• **INPUT DATA**
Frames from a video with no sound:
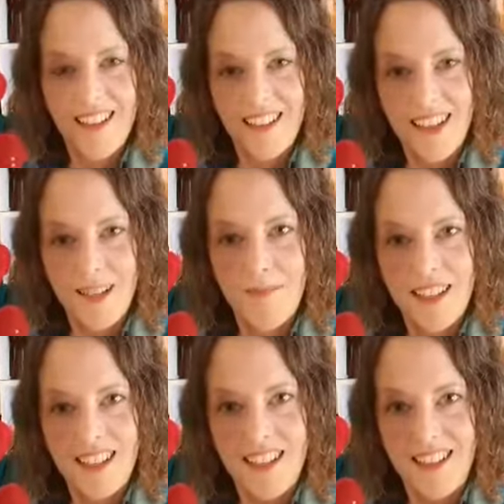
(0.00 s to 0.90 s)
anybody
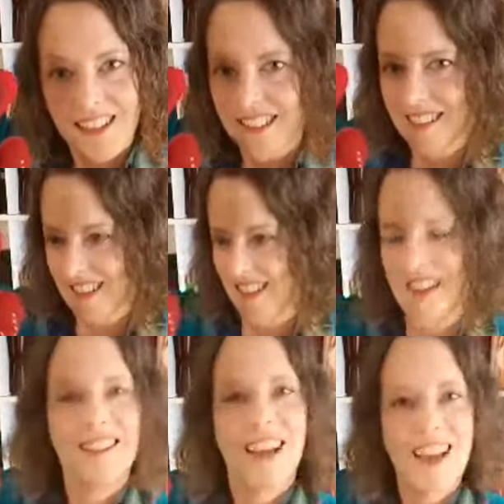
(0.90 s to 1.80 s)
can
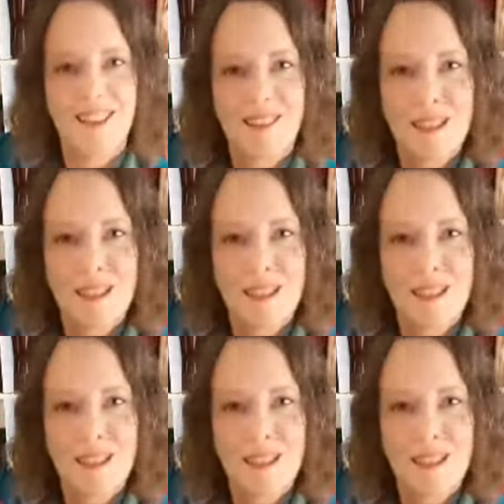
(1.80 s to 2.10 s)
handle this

• **EXERCISE GOAL**
Set the records down again word for word; the pictures stay out.

• **THE ANSWER**
Frames from a video with no sound:
(0.00 s to 0.90 s)
anybody
(0.90 s to 1.80 s)
can
(1.80 s to 2.10 s)
handle this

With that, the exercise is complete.